По пути где-то через час успел ослабить жгут на ноге Тарасевича. Ослаблять так и так надо, иначе может грозить некроз конечности, лишённой притока крови. Можно было бы совсем снять, но… не поймут. По мнению моих спутников, стоит убрать жгут — и кровь снова начнёт хлестать фонтаном.

Дальше погрузили Тарасевича на заднее сиденье председательского «уазика», я сел на переднее, и мы погнали в Куракино. Лесник на своём «газоне» следовал за нами, чтобы сдать браконьера участковому.

Тарасевича зашивала сама Ряжская. Мог бы и я это сделать, имею и такой навык, но зачем лезть поперёк батьки, как говорится… Она специалист, это её вотчина. Правда, удивилась, что после снятия жгута кровотечению полностью отсутствовало. Озвучила мысль про хорошую свёртываемость крови, другого ничего ей в голову не пришло.

В общем, если немного покаламбурить, то всё обошлось малой кровью. Ну а по поводу браконьеров большая шумиха не только в районе была. Уже на следующий день приезжал следователь, брал у нас с Байбаковым и Потапенко показания. Снова последовал вопрос про моё умение кидать ножи, я повторил ту же версию, которую озвучил леснику и председателю. И опять же, судя по физиономии следователя, тот не слишком мне поверил, но докапываться до меня не стал. Я простой интерн, грехов за мной не водилось, в амбулатории на хорошем счету, а что так удачно нож кинул… Так в жизни и не такие чудеса случаются.

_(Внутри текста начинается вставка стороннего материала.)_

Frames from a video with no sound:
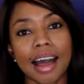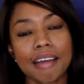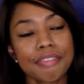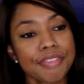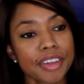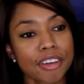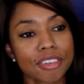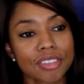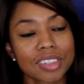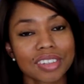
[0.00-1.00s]
I
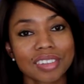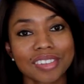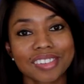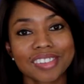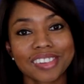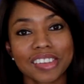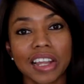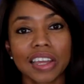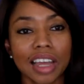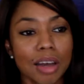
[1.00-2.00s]
felt
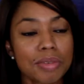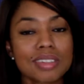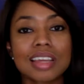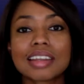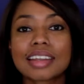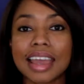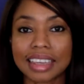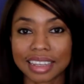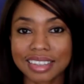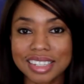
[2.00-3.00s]
like I was
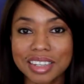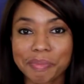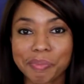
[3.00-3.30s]
naked.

А через пару дней приехал корреспондент из «Пензенской правды», писать очерк про героев, не испугавшихся вступить в схватку с вооружённым противником. И уже в третий раз мне пришлось объяснять, что удачный бросок получился случайно. Через день вышла большая статья, эту вырезанную из газеты полосу в амбулатории повесили на самом видном месте, а я на какое-то время наряду с Байбаковым стал в Куракино героем.

Тем временем у меня появился повод наведаться в Пензу впервые с начала моей интернатуры. Гришин просил позвонить ему примерно через пару недель после наших банных посиделок, я и позвонил. Договорились, что в ближайшее воскресенье я приеду на репетицию народного хора, а они исполнят мои (ну как бы мои) вещи в собственной обработке. А заодно и маму навещу, тем более что хор базируется на той же улице Карла Маркса, где мы живём, только кварталом выше. Маме я позвонил из амбулатории на работу, предупредил о приезде.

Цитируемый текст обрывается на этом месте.